With a staggering number of Internet dating services available, it can be hard to know where to start. Match.com is by far the largest site, with more than 30 dating sites in 18 different languages spanning six continents. Micro-sites like Asianfriendfinder.com or Jewishfriendfinder.com allow you to customize your search for love in a certain venue. There’s even a dating site just for horse lovers – EquestrianSingles.com.
According to Hogan, it’s best to use a paid service as opposed to a free one. There’s a paper trail, as you need to pay by credit card, so married people who are cheating are less likely to use a paid site.
“I’ve found the sleaze-level on free sites like Yahoo Singles and AOL to be much higher than paid sites,” said Hogan.

Eve Hogan, author and relationship advisor. "One of the reasons people people don't find their match is lack of self-awareness."

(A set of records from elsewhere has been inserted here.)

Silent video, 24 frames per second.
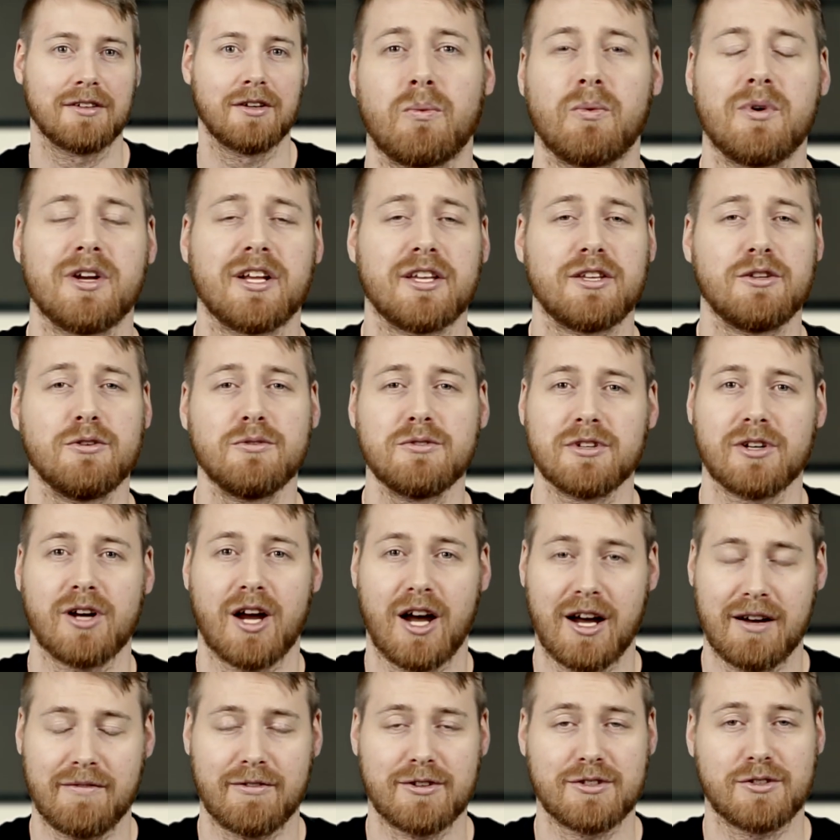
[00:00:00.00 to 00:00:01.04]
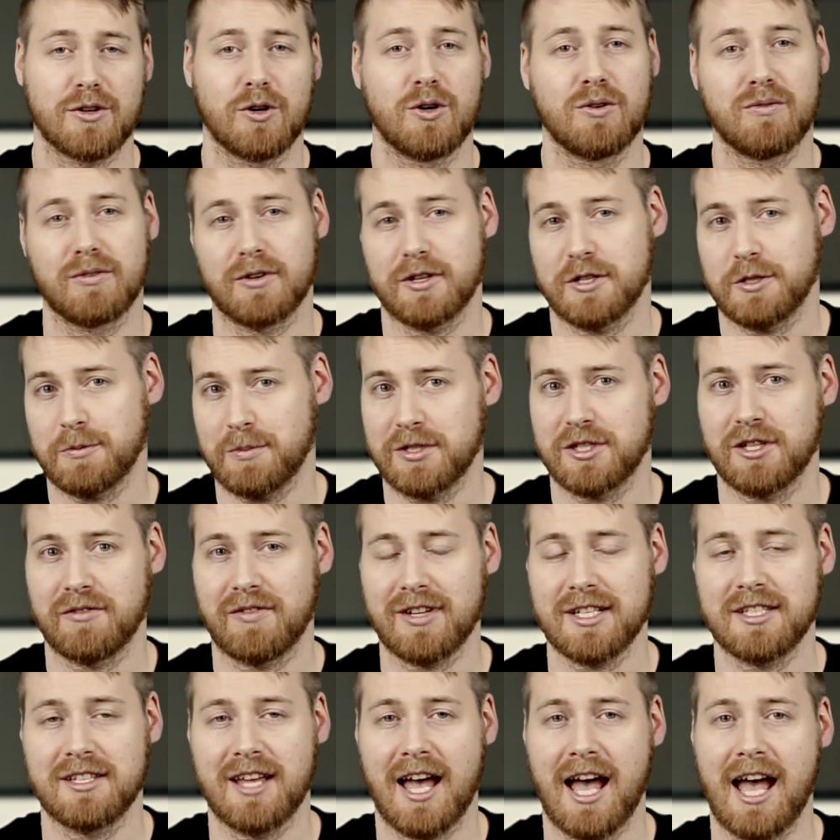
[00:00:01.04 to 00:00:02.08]
When a user hovers over a
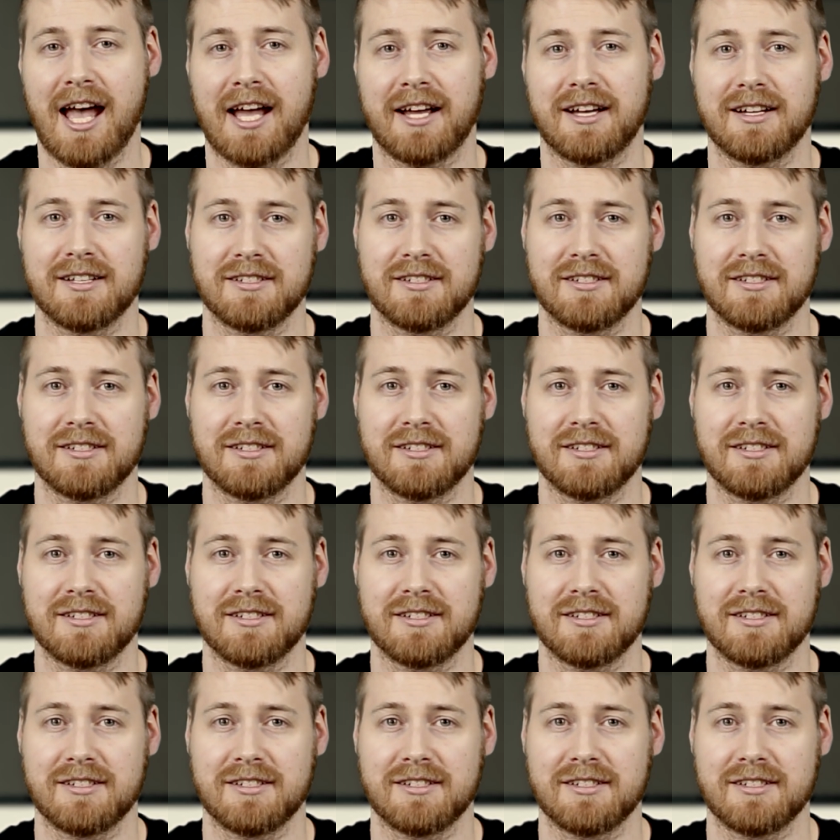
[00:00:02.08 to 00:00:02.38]
specific tag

She suggests going to a site that you think may interest you and do a search to see who’s eligible in your area. If there’s nobody that meets your criteria, move on.
Creating criteria that severely constrains your search for the “perfect person” is an easily overlooked barrier to success. Hogan says that if you’ve been dating online with no luck, try broadening your search criteria.
“There was a couple who had been on the same site for a year before finding each other. It turned out she was looking for someone an inch taller and he was looking for someone a year younger,” Hogan recalled.
What’s interesting to note is with the growing popularity of online dating, singles in their forties, fifties, and up have discovered that there can be romance later in life. The popular conception of “I’m too old to date,” and “At my age, all the good ones are taken,” has been effectively quashed.
Hogan shared an encouraging success story. She attended a female friend’s fiftieth birthday party along with ten other women, all age 50-something. Seven out of the ten women had met their partners online.
Generally when men reach their fifties and sixties, they start looking for women who are slightly younger, thinking that a woman their age may not be “as fun” or have enough stamina.
“I tell men to stop looking for age and start looking for qualities,” advised Hogan. “Put it in your profile, what qualities you are looking for – ‘I’m looking for an active woman who’s this and that who likes to do this and that.’ Stop worrying about age. You can find an inactive thirty-year-old who doesn’t like what you like.”
Though Lawrence is not dating online right now, she says she likes the idea of Internet dating and would try it again. She still keeps in touch with several people she met on the Internet. “I’m just hoping to find a nice guy that does not cheat,” she said wistfully.
O’Reilly says he too has made a lot of female friends online. “But I’m searching for that gold ring,” he said. “I’m just kind of putting it out there, throwing it to the wind, and see where God lands it.”
One thing is absolutely certain about Internet dating though: it’s here to stay.